[Stored data]
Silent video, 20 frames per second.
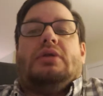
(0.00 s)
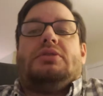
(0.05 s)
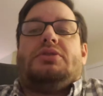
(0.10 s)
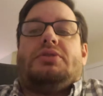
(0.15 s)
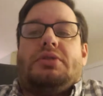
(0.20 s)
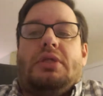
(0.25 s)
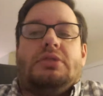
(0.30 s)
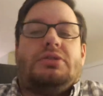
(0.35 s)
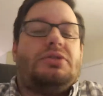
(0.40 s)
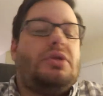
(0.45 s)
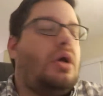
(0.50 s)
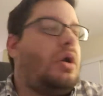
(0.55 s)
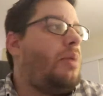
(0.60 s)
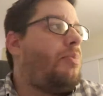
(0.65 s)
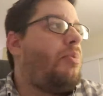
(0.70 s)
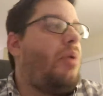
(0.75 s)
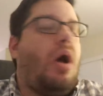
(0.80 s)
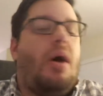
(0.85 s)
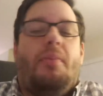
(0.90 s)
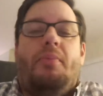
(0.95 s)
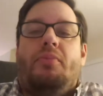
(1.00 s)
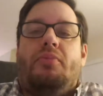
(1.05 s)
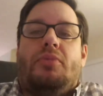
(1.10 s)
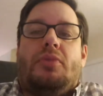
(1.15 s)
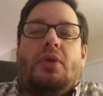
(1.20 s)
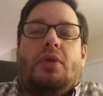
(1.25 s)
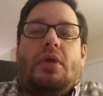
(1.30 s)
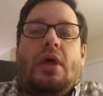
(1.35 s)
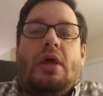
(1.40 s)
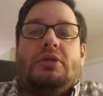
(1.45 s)
that's not a
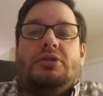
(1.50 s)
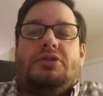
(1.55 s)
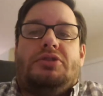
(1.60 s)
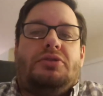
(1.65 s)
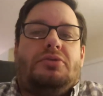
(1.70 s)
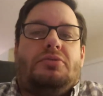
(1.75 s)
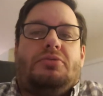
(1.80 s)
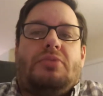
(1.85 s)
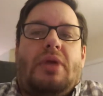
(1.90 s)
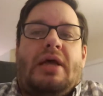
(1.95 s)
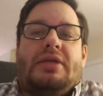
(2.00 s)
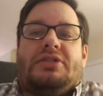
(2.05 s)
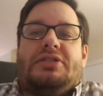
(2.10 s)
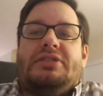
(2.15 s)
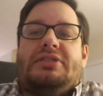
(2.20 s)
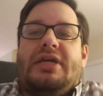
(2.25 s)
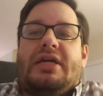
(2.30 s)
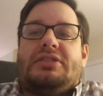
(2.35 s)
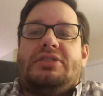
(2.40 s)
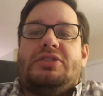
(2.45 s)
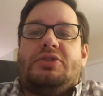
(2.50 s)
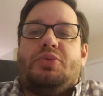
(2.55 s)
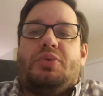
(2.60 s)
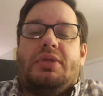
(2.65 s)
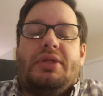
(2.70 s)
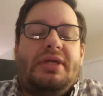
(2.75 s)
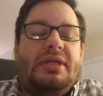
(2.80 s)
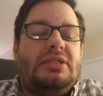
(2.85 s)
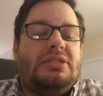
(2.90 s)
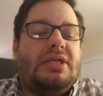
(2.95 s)
problem. ASCII text is
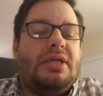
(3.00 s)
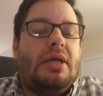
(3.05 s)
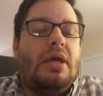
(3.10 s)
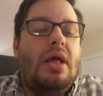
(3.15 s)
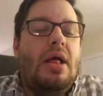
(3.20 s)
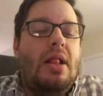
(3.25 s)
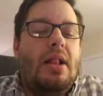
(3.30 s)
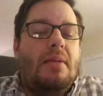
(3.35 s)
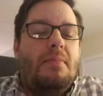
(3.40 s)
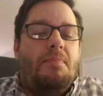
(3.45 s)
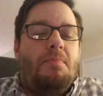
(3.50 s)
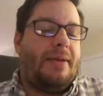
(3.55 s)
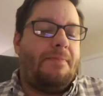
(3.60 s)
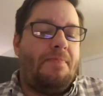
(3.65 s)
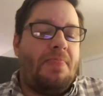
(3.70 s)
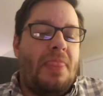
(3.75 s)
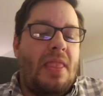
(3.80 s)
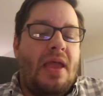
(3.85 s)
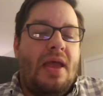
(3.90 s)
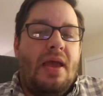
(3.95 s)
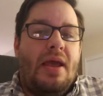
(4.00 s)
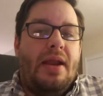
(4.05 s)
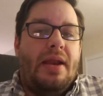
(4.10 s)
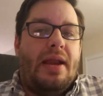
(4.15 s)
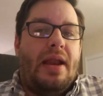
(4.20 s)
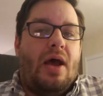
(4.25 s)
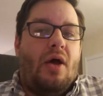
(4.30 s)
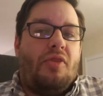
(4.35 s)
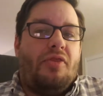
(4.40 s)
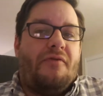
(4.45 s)
really easy.
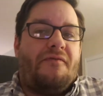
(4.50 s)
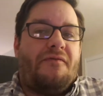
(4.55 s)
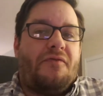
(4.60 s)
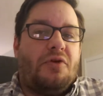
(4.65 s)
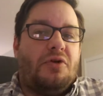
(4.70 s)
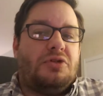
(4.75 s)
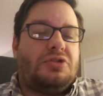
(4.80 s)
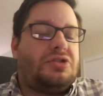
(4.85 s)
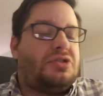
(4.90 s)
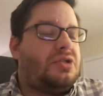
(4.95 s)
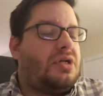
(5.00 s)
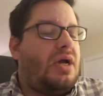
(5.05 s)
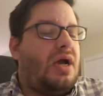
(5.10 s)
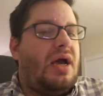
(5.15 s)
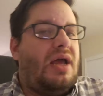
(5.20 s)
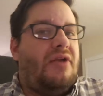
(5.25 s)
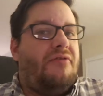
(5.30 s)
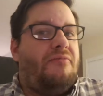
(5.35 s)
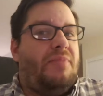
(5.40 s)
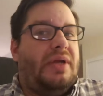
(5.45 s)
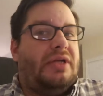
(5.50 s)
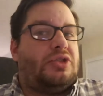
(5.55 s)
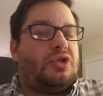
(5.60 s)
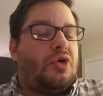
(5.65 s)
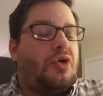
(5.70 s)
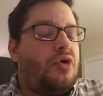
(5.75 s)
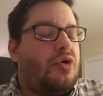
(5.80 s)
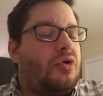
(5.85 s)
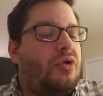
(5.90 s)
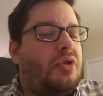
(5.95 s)
Now, the first kind of major
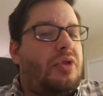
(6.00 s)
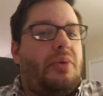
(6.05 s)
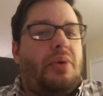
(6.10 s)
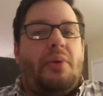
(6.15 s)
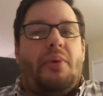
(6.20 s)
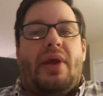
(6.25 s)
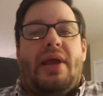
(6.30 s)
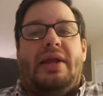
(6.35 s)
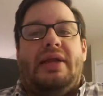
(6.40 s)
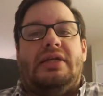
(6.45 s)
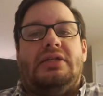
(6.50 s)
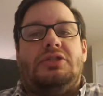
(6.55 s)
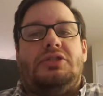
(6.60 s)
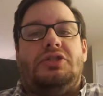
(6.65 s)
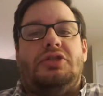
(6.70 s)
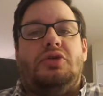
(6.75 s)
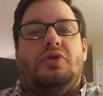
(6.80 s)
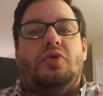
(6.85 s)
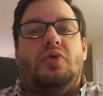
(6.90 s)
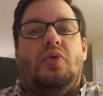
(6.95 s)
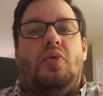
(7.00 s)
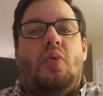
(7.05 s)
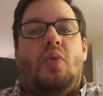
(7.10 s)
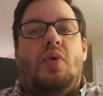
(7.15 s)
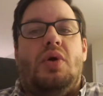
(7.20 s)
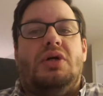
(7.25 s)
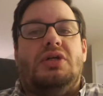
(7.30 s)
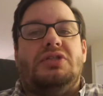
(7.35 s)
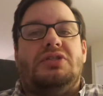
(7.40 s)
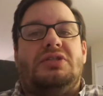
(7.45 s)
hurdle that we ran into
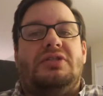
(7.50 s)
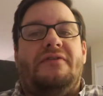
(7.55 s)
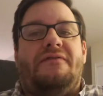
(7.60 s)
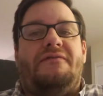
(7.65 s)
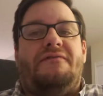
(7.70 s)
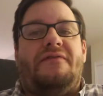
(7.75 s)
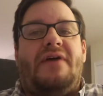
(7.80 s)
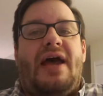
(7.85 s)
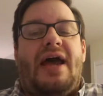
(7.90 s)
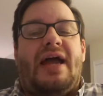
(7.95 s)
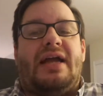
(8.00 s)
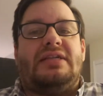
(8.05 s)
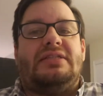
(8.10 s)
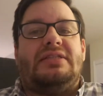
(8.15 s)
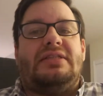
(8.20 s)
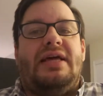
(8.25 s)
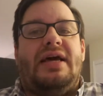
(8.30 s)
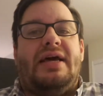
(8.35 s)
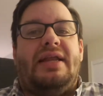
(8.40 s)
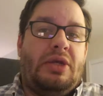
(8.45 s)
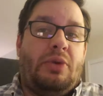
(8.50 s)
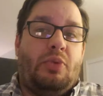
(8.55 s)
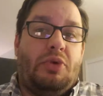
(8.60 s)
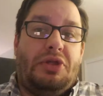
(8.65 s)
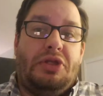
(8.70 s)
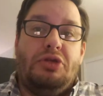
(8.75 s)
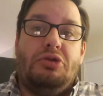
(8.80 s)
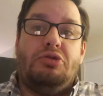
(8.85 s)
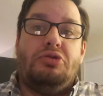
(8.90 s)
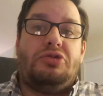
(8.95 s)
was the fact that it would
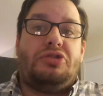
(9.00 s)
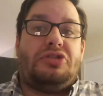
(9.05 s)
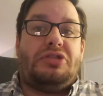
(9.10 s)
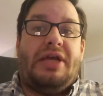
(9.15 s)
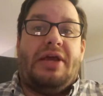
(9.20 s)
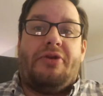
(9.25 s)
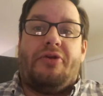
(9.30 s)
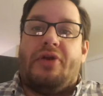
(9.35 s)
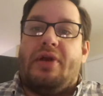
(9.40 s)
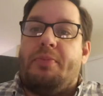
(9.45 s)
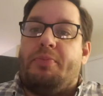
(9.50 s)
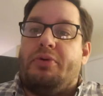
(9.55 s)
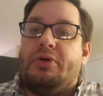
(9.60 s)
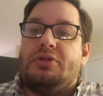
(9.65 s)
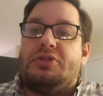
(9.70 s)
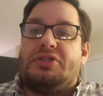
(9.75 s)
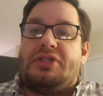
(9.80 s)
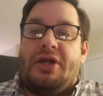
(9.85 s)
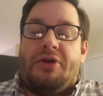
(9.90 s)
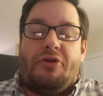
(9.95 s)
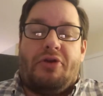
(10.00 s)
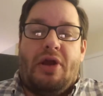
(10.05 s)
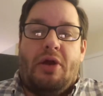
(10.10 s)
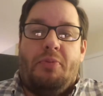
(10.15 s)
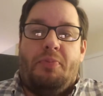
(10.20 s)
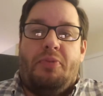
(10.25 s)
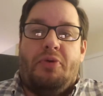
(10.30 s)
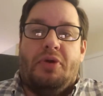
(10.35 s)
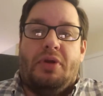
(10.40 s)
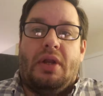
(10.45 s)
use standard input, standard
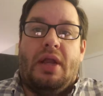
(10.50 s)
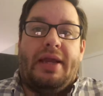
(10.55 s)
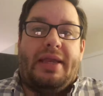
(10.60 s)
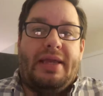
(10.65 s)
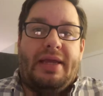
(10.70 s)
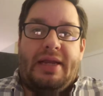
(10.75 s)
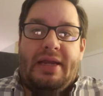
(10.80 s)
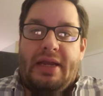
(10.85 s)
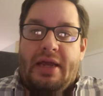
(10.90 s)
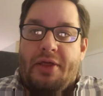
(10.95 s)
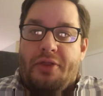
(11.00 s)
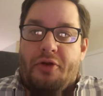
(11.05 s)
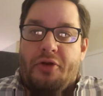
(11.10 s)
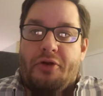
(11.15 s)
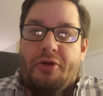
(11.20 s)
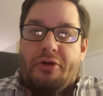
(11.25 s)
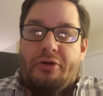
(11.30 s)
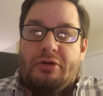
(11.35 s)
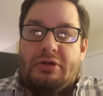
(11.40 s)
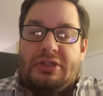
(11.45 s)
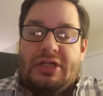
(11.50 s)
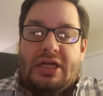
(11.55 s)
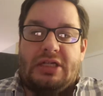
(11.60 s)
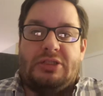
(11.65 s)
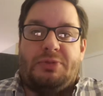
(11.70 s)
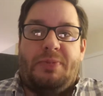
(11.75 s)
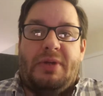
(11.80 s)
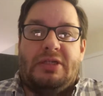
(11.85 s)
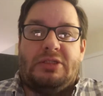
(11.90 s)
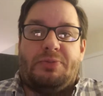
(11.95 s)
output, like any other
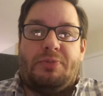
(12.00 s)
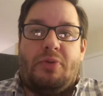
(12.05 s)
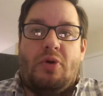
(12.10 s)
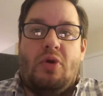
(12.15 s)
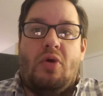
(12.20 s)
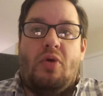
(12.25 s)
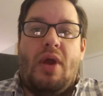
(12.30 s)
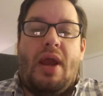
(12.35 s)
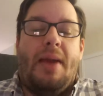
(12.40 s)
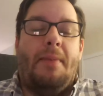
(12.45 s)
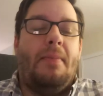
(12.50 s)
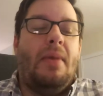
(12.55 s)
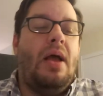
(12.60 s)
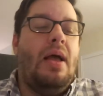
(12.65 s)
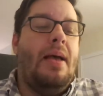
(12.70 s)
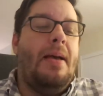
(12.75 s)
text-based program,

» **What needs to be done**
Would you please repeat each record exactly? Leave the pictures out.

» **Written response**
Silent video, 20 frames per second.
(0.00 s)
(0.05 s)
(0.10 s)
(0.15 s)
(0.20 s)
(0.25 s)
(0.30 s)
(0.35 s)
(0.40 s)
(0.45 s)
(0.50 s)
(0.55 s)
(0.60 s)
(0.65 s)
(0.70 s)
(0.75 s)
(0.80 s)
(0.85 s)
(0.90 s)
(0.95 s)
(1.00 s)
(1.05 s)
(1.10 s)
(1.15 s)
(1.20 s)
(1.25 s)
(1.30 s)
(1.35 s)
(1.40 s)
(1.45 s)
that's not a
(1.50 s)
(1.55 s)
(1.60 s)
(1.65 s)
(1.70 s)
(1.75 s)
(1.80 s)
(1.85 s)
(1.90 s)
(1.95 s)
(2.00 s)
(2.05 s)
(2.10 s)
(2.15 s)
(2.20 s)
(2.25 s)
(2.30 s)
(2.35 s)
(2.40 s)
(2.45 s)
(2.50 s)
(2.55 s)
(2.60 s)
(2.65 s)
(2.70 s)
(2.75 s)
(2.80 s)
(2.85 s)
(2.90 s)
(2.95 s)
problem. ASCII text is
(3.00 s)
(3.05 s)
(3.10 s)
(3.15 s)
(3.20 s)
(3.25 s)
(3.30 s)
(3.35 s)
(3.40 s)
(3.45 s)
(3.50 s)
(3.55 s)
(3.60 s)
(3.65 s)
(3.70 s)
(3.75 s)
(3.80 s)
(3.85 s)
(3.90 s)
(3.95 s)
(4.00 s)
(4.05 s)
(4.10 s)
(4.15 s)
(4.20 s)
(4.25 s)
(4.30 s)
(4.35 s)
(4.40 s)
(4.45 s)
really easy.
(4.50 s)
(4.55 s)
(4.60 s)
(4.65 s)
(4.70 s)
(4.75 s)
(4.80 s)
(4.85 s)
(4.90 s)
(4.95 s)
(5.00 s)
(5.05 s)
(5.10 s)
(5.15 s)
(5.20 s)
(5.25 s)
(5.30 s)
(5.35 s)
(5.40 s)
(5.45 s)
(5.50 s)
(5.55 s)
(5.60 s)
(5.65 s)
(5.70 s)
(5.75 s)
(5.80 s)
(5.85 s)
(5.90 s)
(5.95 s)
Now, the first kind of major
(6.00 s)
(6.05 s)
(6.10 s)
(6.15 s)
(6.20 s)
(6.25 s)
(6.30 s)
(6.35 s)
(6.40 s)
(6.45 s)
(6.50 s)
(6.55 s)
(6.60 s)
(6.65 s)
(6.70 s)
(6.75 s)
(6.80 s)
(6.85 s)
(6.90 s)
(6.95 s)
(7.00 s)
(7.05 s)
(7.10 s)
(7.15 s)
(7.20 s)
(7.25 s)
(7.30 s)
(7.35 s)
(7.40 s)
(7.45 s)
hurdle that we ran into
(7.50 s)
(7.55 s)
(7.60 s)
(7.65 s)
(7.70 s)
(7.75 s)
(7.80 s)
(7.85 s)
(7.90 s)
(7.95 s)
(8.00 s)
(8.05 s)
(8.10 s)
(8.15 s)
(8.20 s)
(8.25 s)
(8.30 s)
(8.35 s)
(8.40 s)
(8.45 s)
(8.50 s)
(8.55 s)
(8.60 s)
(8.65 s)
(8.70 s)
(8.75 s)
(8.80 s)
(8.85 s)
(8.90 s)
(8.95 s)
was the fact that it would
(9.00 s)
(9.05 s)
(9.10 s)
(9.15 s)
(9.20 s)
(9.25 s)
(9.30 s)
(9.35 s)
(9.40 s)
(9.45 s)
(9.50 s)
(9.55 s)
(9.60 s)
(9.65 s)
(9.70 s)
(9.75 s)
(9.80 s)
(9.85 s)
(9.90 s)
(9.95 s)
(10.00 s)
(10.05 s)
(10.10 s)
(10.15 s)
(10.20 s)
(10.25 s)
(10.30 s)
(10.35 s)
(10.40 s)
(10.45 s)
use standard input, standard
(10.50 s)
(10.55 s)
(10.60 s)
(10.65 s)
(10.70 s)
(10.75 s)
(10.80 s)
(10.85 s)
(10.90 s)
(10.95 s)
(11.00 s)
(11.05 s)
(11.10 s)
(11.15 s)
(11.20 s)
(11.25 s)
(11.30 s)
(11.35 s)
(11.40 s)
(11.45 s)
(11.50 s)
(11.55 s)
(11.60 s)
(11.65 s)
(11.70 s)
(11.75 s)
(11.80 s)
(11.85 s)
(11.90 s)
(11.95 s)
output, like any other
(12.00 s)
(12.05 s)
(12.10 s)
(12.15 s)
(12.20 s)
(12.25 s)
(12.30 s)
(12.35 s)
(12.40 s)
(12.45 s)
(12.50 s)
(12.55 s)
(12.60 s)
(12.65 s)
(12.70 s)
(12.75 s)
text-based program,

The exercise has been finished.